• _Work request_
Copy out the data word for word. The images are not part of the copy.
*** Information supplied ***
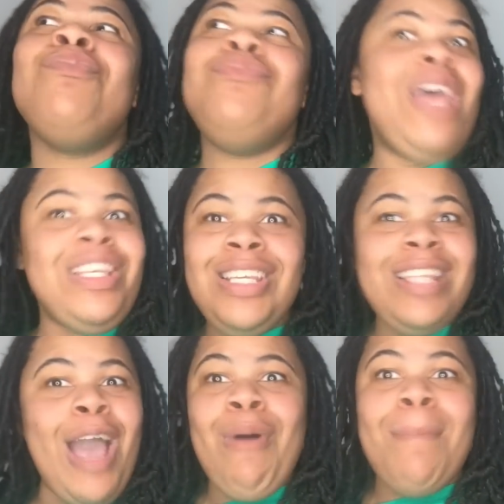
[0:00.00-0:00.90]
That's just
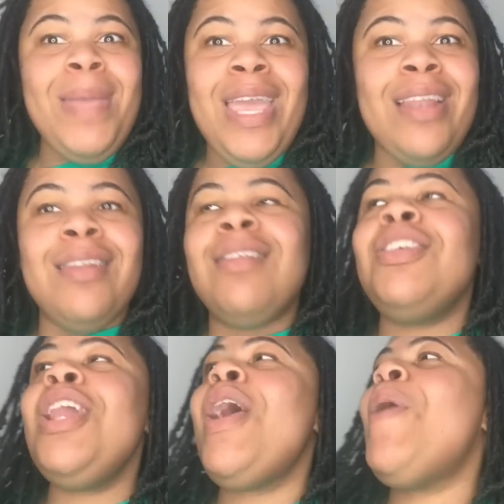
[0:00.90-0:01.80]
how I've been,
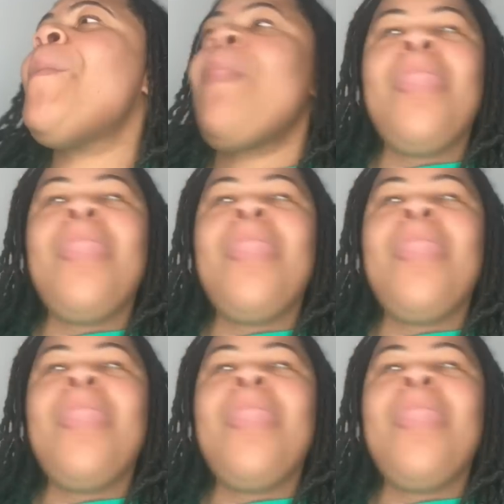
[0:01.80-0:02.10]
you know?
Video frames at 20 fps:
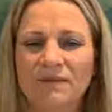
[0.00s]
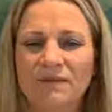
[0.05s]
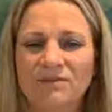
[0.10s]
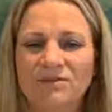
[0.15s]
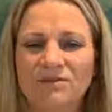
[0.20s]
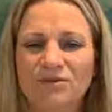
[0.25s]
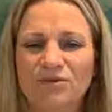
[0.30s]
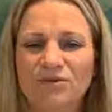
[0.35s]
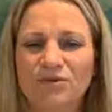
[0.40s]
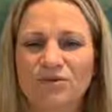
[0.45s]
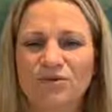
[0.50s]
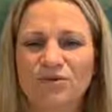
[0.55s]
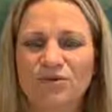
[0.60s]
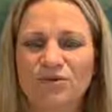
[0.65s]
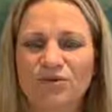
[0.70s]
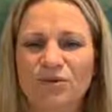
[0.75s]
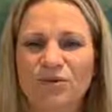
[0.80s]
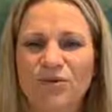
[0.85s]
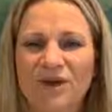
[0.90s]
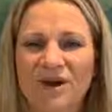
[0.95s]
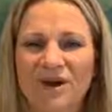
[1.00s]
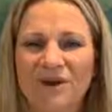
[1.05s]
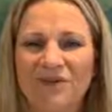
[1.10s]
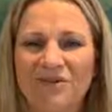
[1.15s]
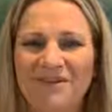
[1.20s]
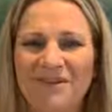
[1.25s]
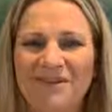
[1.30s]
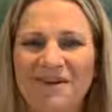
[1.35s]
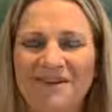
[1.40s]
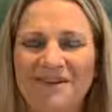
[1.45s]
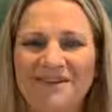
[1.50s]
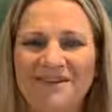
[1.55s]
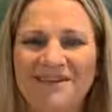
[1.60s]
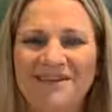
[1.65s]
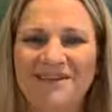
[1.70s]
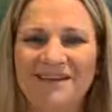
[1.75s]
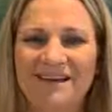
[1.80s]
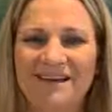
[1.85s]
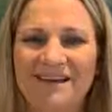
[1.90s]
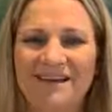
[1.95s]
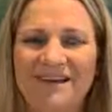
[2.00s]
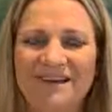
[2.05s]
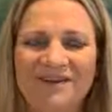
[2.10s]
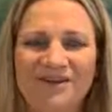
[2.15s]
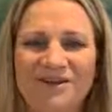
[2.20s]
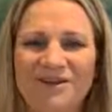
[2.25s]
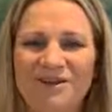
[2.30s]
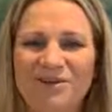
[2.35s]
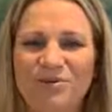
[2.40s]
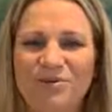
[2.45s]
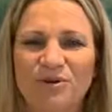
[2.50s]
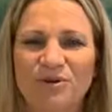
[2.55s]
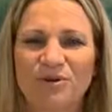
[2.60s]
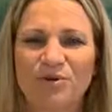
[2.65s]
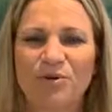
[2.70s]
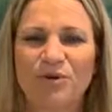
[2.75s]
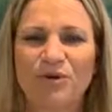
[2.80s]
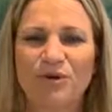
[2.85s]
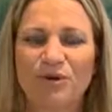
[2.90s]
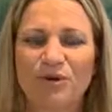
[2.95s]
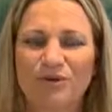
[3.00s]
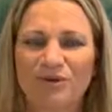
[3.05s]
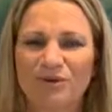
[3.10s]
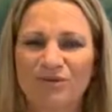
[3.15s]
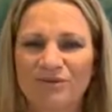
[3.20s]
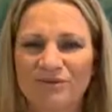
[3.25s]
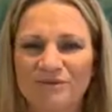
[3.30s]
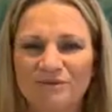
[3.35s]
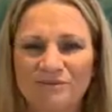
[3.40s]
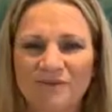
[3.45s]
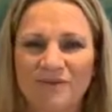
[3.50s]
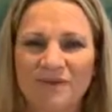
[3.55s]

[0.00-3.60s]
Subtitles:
There's an old story out there, and it talks about the wolf.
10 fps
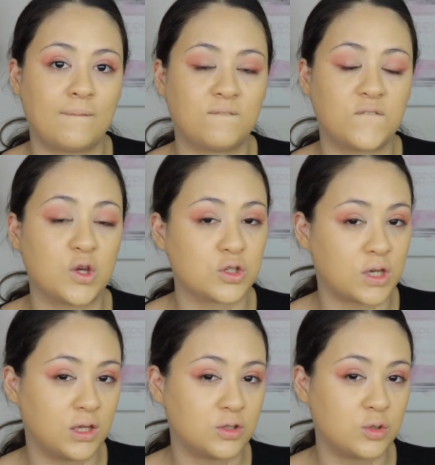your
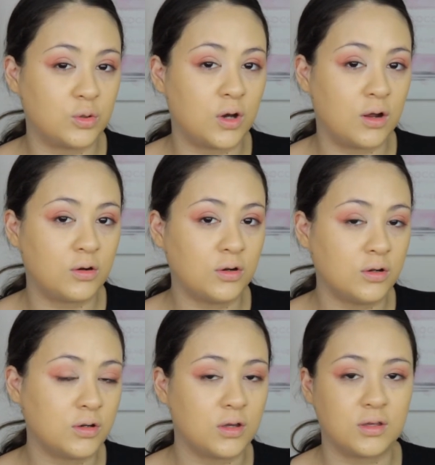skin tone color,
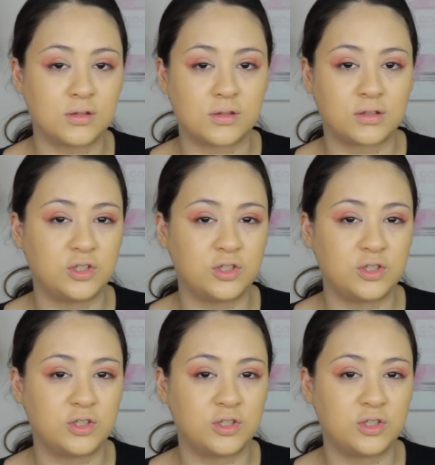it's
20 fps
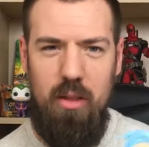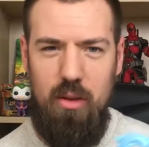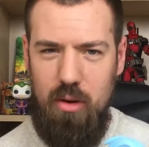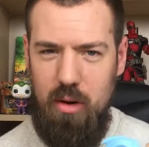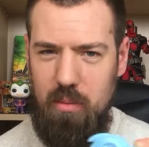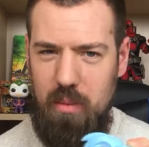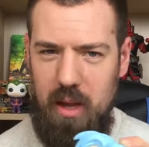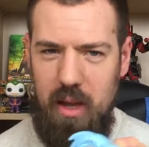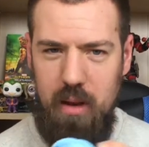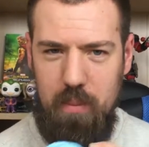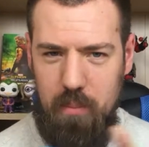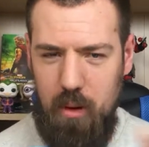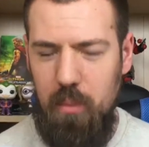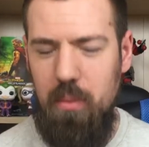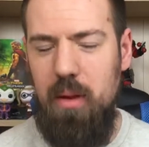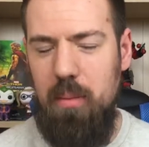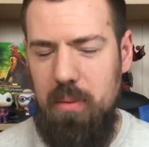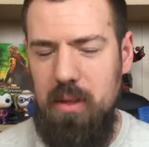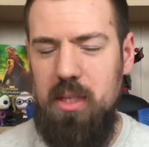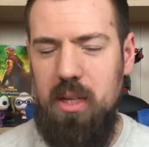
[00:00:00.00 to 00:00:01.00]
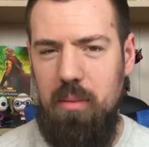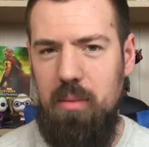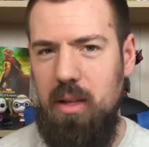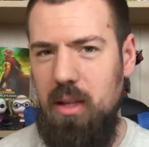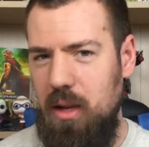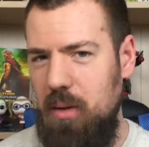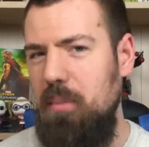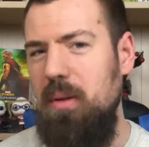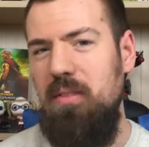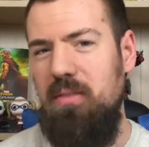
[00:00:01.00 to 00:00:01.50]
bothering me, it'd probably be
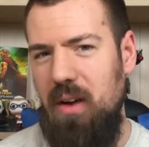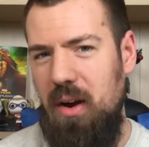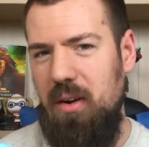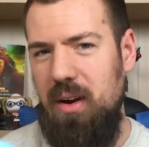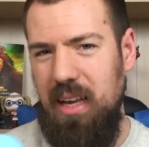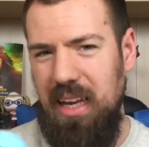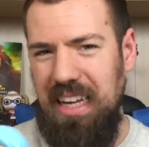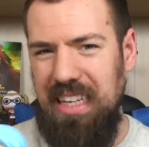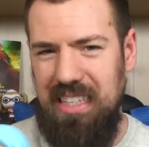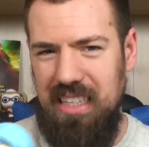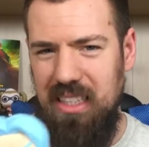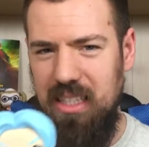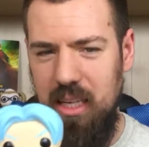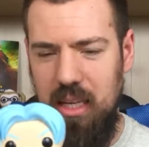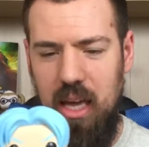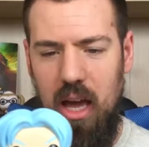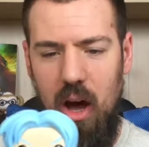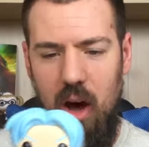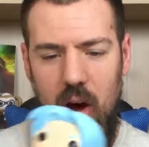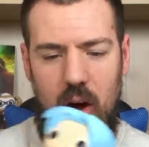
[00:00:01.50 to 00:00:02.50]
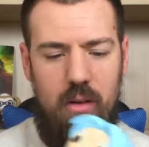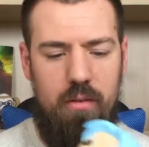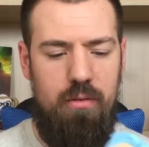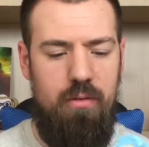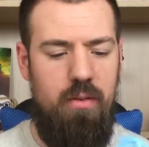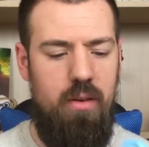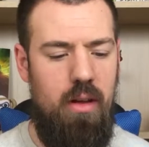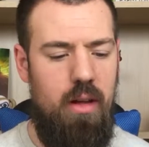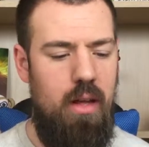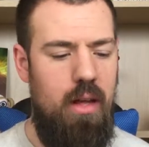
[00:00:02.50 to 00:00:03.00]
something that'd be very easy to get
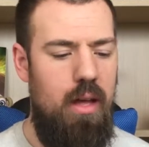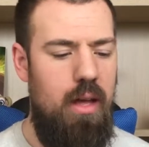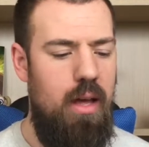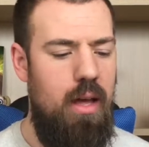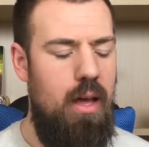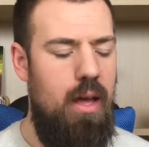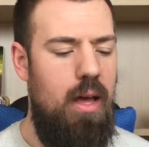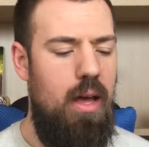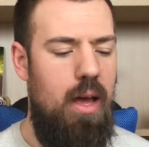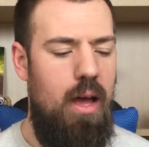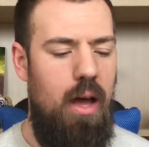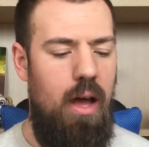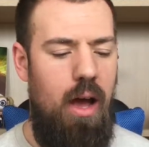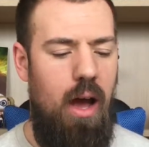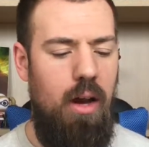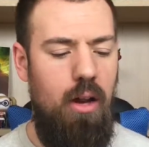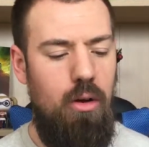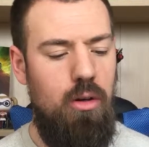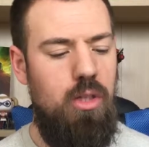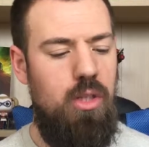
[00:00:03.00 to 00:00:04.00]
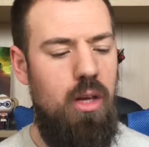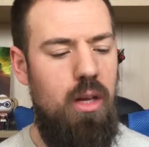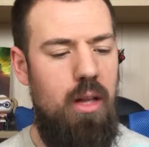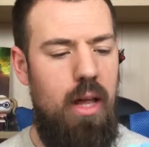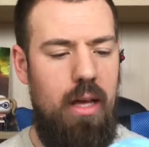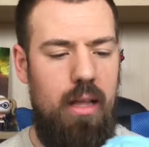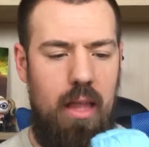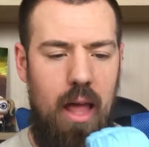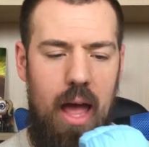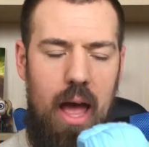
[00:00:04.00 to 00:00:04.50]
off. And I
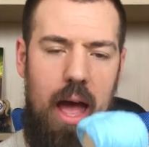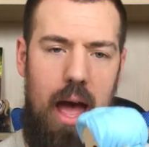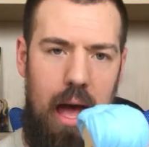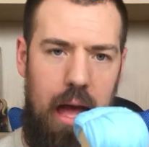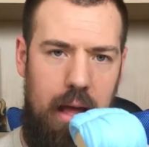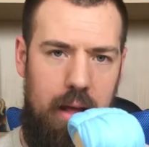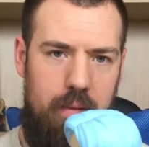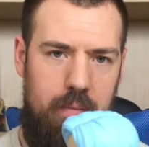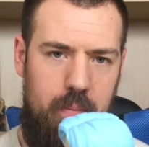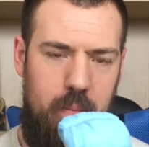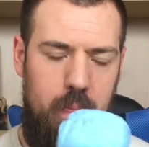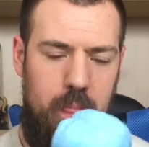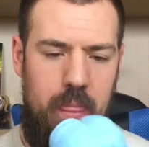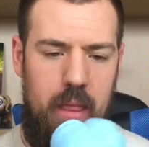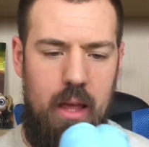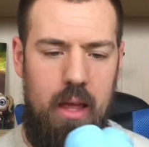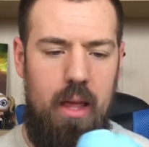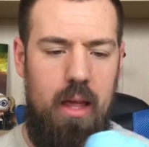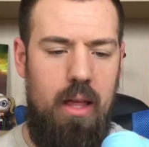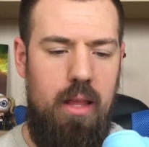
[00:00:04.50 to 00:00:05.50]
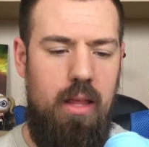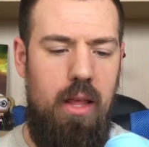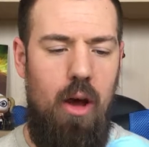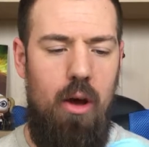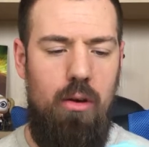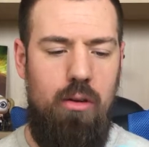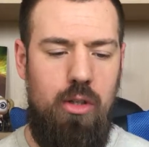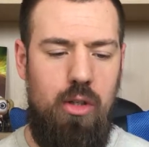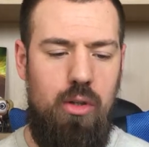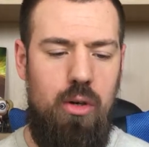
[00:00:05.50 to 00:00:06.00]
also like the hair.
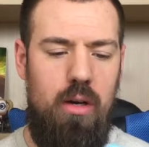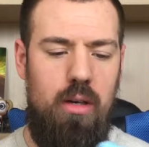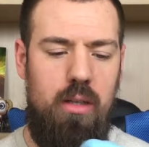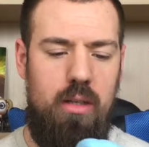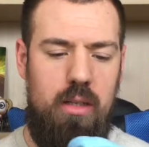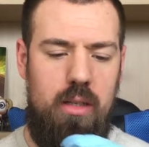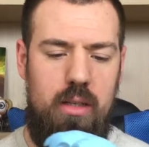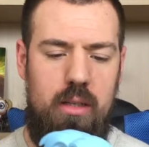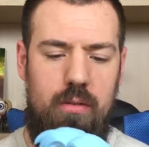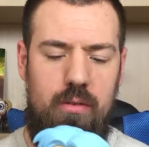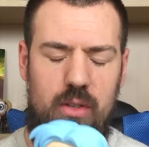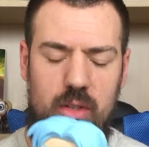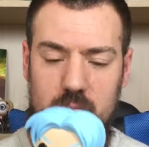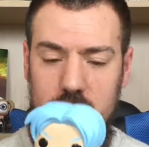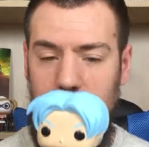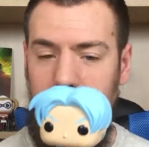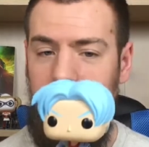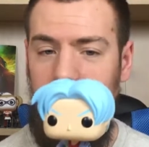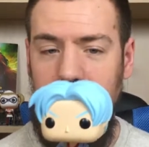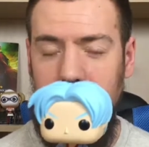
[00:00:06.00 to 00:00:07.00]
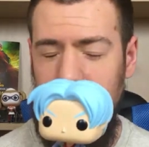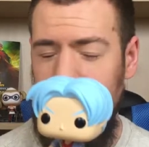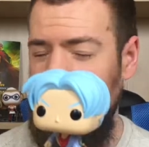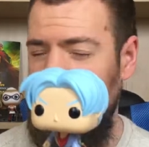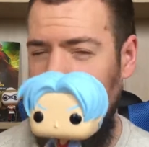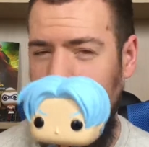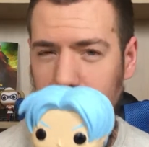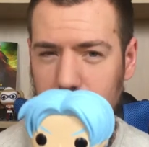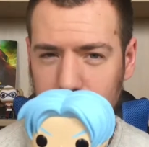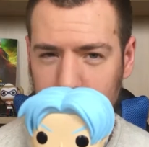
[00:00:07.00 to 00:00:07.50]
Now, Trunks, for some reason
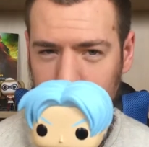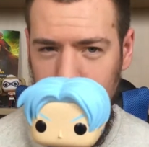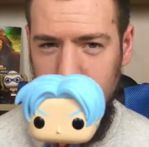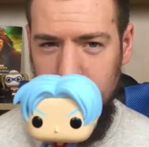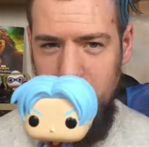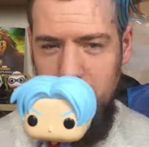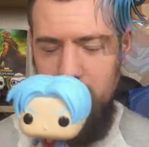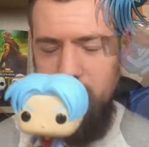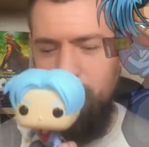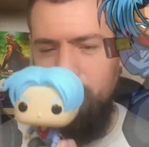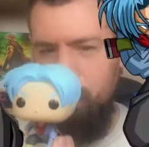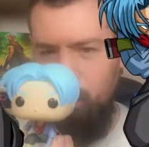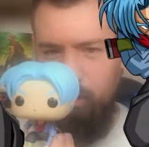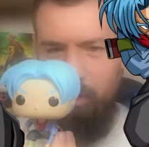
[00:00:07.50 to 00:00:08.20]
in Dragon Ball Super, has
*** End of Information supplied ***
• _Exercise response_
[0:00.00-0:00.90]
That's just
[0:00.90-0:01.80]
how I've been,
[0:01.80-0:02.10]
you know?
Video frames at 20 fps:
[0.00s]
[0.05s]
[0.10s]
[0.15s]
[0.20s]
[0.25s]
[0.30s]
[0.35s]
[0.40s]
[0.45s]
[0.50s]
[0.55s]
[0.60s]
[0.65s]
[0.70s]
[0.75s]
[0.80s]
[0.85s]
[0.90s]
[0.95s]
[1.00s]
[1.05s]
[1.10s]
[1.15s]
[1.20s]
[1.25s]
[1.30s]
[1.35s]
[1.40s]
[1.45s]
[1.50s]
[1.55s]
[1.60s]
[1.65s]
[1.70s]
[1.75s]
[1.80s]
[1.85s]
[1.90s]
[1.95s]
[2.00s]
[2.05s]
[2.10s]
[2.15s]
[2.20s]
[2.25s]
[2.30s]
[2.35s]
[2.40s]
[2.45s]
[2.50s]
[2.55s]
[2.60s]
[2.65s]
[2.70s]
[2.75s]
[2.80s]
[2.85s]
[2.90s]
[2.95s]
[3.00s]
[3.05s]
[3.10s]
[3.15s]
[3.20s]
[3.25s]
[3.30s]
[3.35s]
[3.40s]
[3.45s]
[3.50s]
[3.55s]

[0.00-3.60s]
Subtitles:
There's an old story out there, and it talks about the wolf.
10 fps
your
skin tone color,
it's
20 fps
[00:00:00.00 to 00:00:01.00]
[00:00:01.00 to 00:00:01.50]
bothering me, it'd probably be
[00:00:01.50 to 00:00:02.50]
[00:00:02.50 to 00:00:03.00]
something that'd be very easy to get
[00:00:03.00 to 00:00:04.00]
[00:00:04.00 to 00:00:04.50]
off. And I
[00:00:04.50 to 00:00:05.50]
[00:00:05.50 to 00:00:06.00]
also like the hair.
[00:00:06.00 to 00:00:07.00]
[00:00:07.00 to 00:00:07.50]
Now, Trunks, for some reason
[00:00:07.50 to 00:00:08.20]
in Dragon Ball Super, has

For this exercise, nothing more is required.